Individuation Process
According to Carl Jung, the integration of conscious and unconscious or archetypes is called individuation. The individuation process refers to the process of the psyche becoming whole and hormonious. Since the conscious and unconscious revolve around self, the central point of the psyche, self takes into consideration both the categories before drawing essence and reality of an individual. Therefore, the self is a source of transformation when one realizes oneself and returns to one’s real being by transforming the negative drives into realization. Jung defines the individuation as “individuation means becoming a single, homogeneous being, and, in so far as individuality embraces our innermost, last, and incomparable uniqueness, it also implies becoming one’s own self. We could therefore translate individuation as self-realization”.
Jaques Lacan
In the 1950s, Jaques Lacan brought fresh perspective to the unconscious view in psychoanalysis, but with significant differences from Freudian analysis. In contrast to Freud, who believed that the unconscious could be made conscious, Lacan argued that the ego, or conscious, can never replace or possess the unconscious contents. Lacan believed that the only way to access the unconscious is through language and that the unconscious cannot be fully known or understood.

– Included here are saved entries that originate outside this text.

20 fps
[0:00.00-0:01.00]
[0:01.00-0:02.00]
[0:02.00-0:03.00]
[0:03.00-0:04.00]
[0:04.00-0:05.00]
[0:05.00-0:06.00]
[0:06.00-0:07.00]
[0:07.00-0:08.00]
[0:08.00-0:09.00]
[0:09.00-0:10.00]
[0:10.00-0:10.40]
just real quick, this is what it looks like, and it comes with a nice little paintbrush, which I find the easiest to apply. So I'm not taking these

Jaques Lacan claimed that the unconscious is structured like a language. He extended this idea by referring to Saussure, but with some notable changes. According to Saussure, language is a system of signs, signified and signifiers. Words and objects have arbitrary relationships that are not inherent. We learn the difference between two signifiers not because of their natural meanings but due to the differences between two signifiers, which Saussure termed binary opposition. According to Lacan, language is not a system of signs but rather a system of signifiers, and the unconscious, unlike Saussure, contains only signifiers that refer to other signifiers. Each has meaning only because it differs from another signifier.
Lacan viewed the unconscious as a constantly shifting chain of signifiers. According to Lacan, the unconscious contains nothing beyond signifiers, which makes the entire system unstable. In simple terms, the signified is actually beyond our reach, and according to Lacan, the unconscious is well-structured like a language, not disorganised and full of repressed desires and wishes, as Freud believed.
In order to support his claim that the unconscious is structured like language, Lacan stated that the two elements mentioned by Freud as part of dreams: condensation and displacement (unconscious), are similar to metaphor and metonymy (language). Condensation refers to a single dream element that has various meanings and interpretations. Lacan argued that just as metaphor stands for various meanings, condensation contains several meanings in one image. Similarly, metonymy is a device of language in which a word is replaced with another word closely related to it in some way. Like metonymy, displacement also uses a single element of an experience to refer to the whole. Therefore, it can be deduced that the unconscious is structured like language. It means that this structure of the unconscious is similar to the way we use language to create and express ideas.